A word of caution: one may be left after reading these pages with the impression that the commandment of mezuzah is the single most important mitzvah in Judaism. While it would be flattering for the author if these writings made that impression on the reader, it would be misleading to leave the reader with such a one-sided impression. Our goal was not to single out the commandment of mezuzah as more important than others, but rather to show the profound religious, ethical and mystical significance of a Divine commandment which is often looked upon as, at best, a nice custom. Any mitzvah of the Torah could have been accorded the same treatment and volumes can (and should) be written about each of them.

Furthermore, each of the 613 commandments contains within it all of the other 612 commandments. Thus we have a principle in Judaism: Ha-osek b’mitzvah, patur min hamitzvah – one who is engaged in the performance of a religious precept is exempt [as long as he is occupied with it] from other precepts. This is not merely because we can do only one thing at a time. On a deeper level, while performing a particular mitzvah we are at the same time performing all of them, as they are all included in this mitzvah. All of the commandments are interrelated, and together comprise one unity, just as the various parts of the human organism together make up a human being. Thus, the Zohar calls the 613 commandments “the limbs of the King”.

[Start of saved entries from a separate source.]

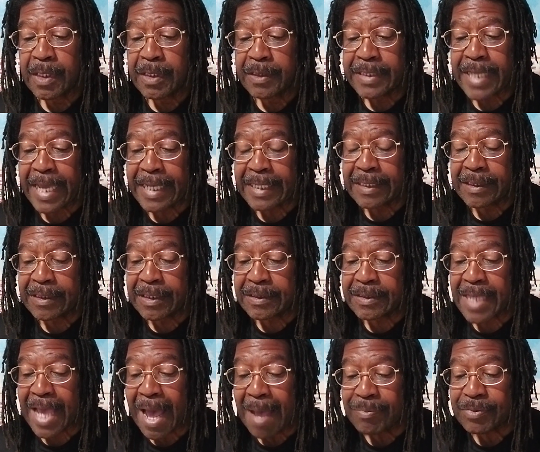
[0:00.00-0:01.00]
Taking the
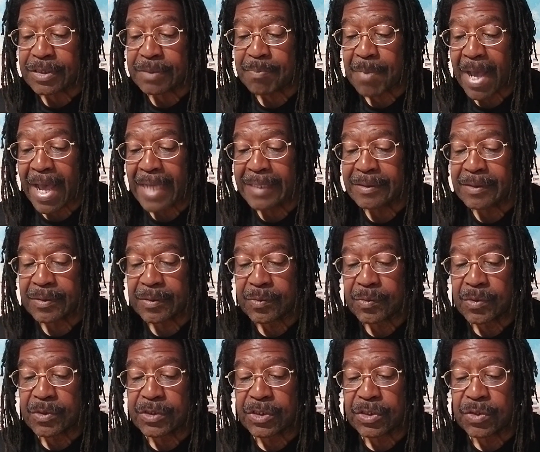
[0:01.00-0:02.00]
top spot
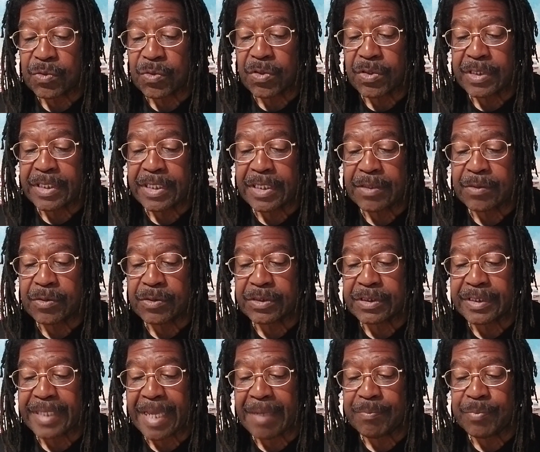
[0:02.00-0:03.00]
was Lauryn
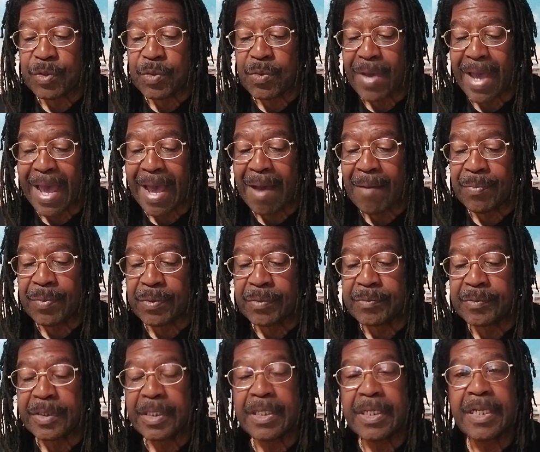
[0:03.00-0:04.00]
Hill's debut
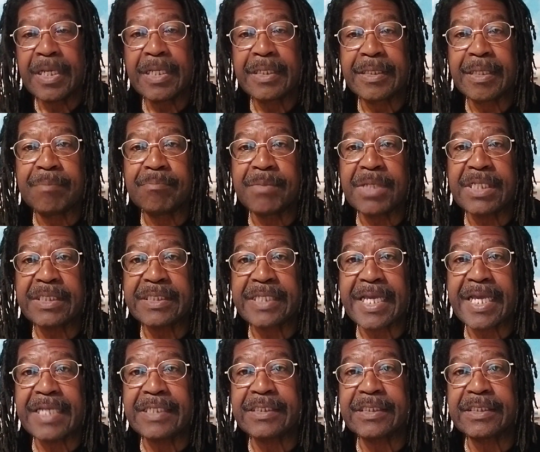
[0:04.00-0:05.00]
album, The
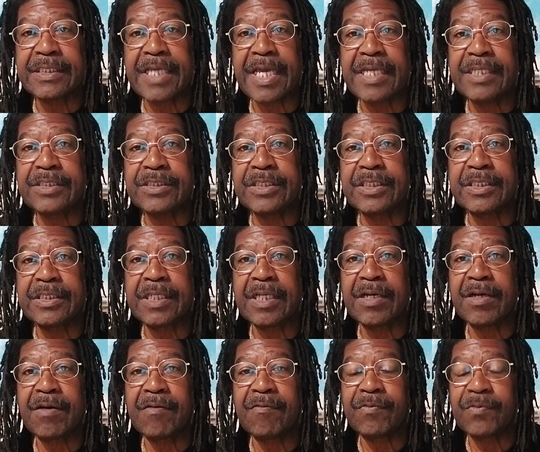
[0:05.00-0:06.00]
Miseducation
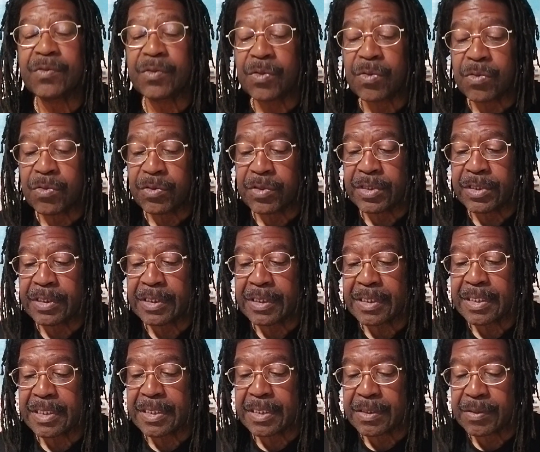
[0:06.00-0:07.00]
of Lauryn
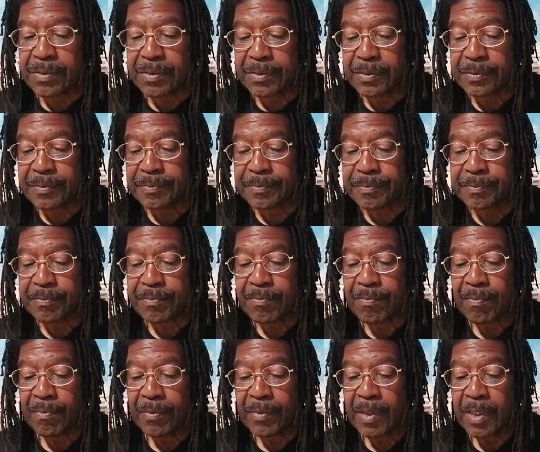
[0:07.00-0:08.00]
Hill,
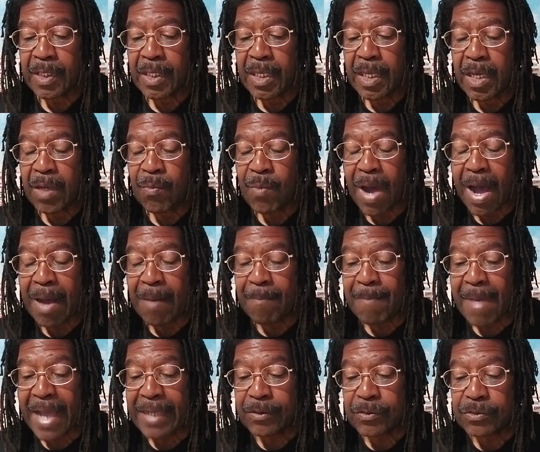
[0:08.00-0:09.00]
while
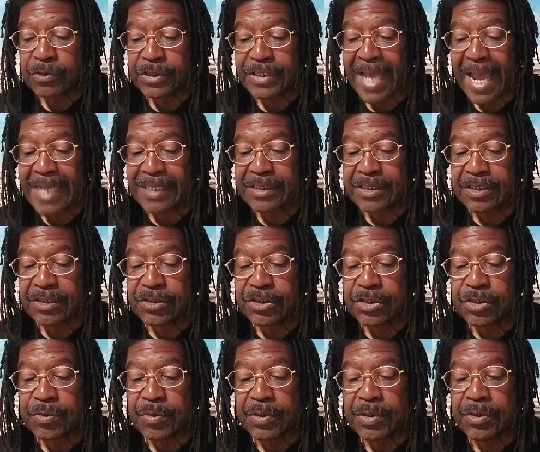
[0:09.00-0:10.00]
Michael
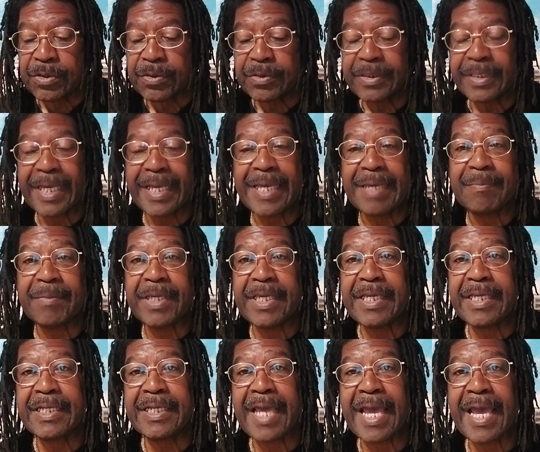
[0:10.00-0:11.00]
Jackson's Thriller came
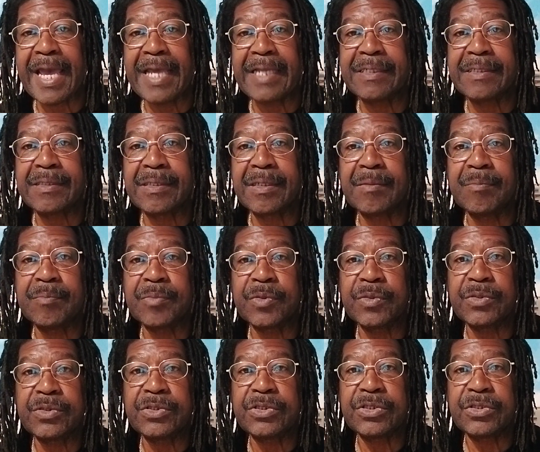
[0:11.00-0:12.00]
in at
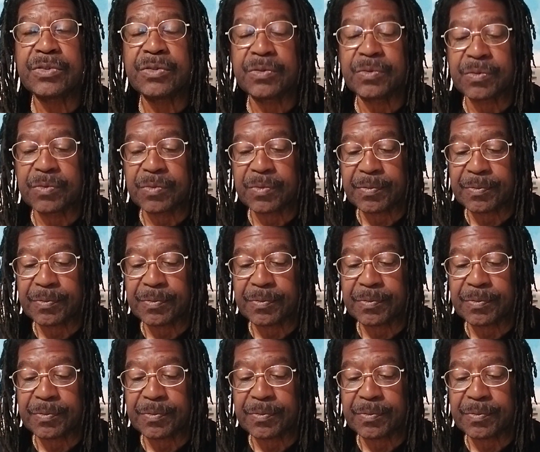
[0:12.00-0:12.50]
number 2.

The doorposts may have warped from age, and the houses deteriorated over time. But the small scroll of parchment, a mezuzah, which a Jew carries with him from home to home, from country to country, is the keeper of our traditions. As the national flag it carries our sacred motto: Hear O Israel, the L‑rd is our G‑d, the L‑rd is One! It makes our home, however small, into a Temple, a Sanctuary of G‑d. The arrow of the mezuzah points to the inner meaning of life, to an inner aspect of the Jewish soul, to the inner purpose of Creation, to the era of Mashiach, when unity and harmony will rule the world. The first letter of the word mezuzah (which according to the teachings of Kabbalah is the source of the word), Mem, is the first letter of the word Mashiach. As in the story of the Exodus, when the mitzvah to mark the doorposts of Jewish homes was the last step before the geulah (redemption), may the merit of this great mitzvah bring the ultimate Redemption immediately to the Jewish people and to all of humanity.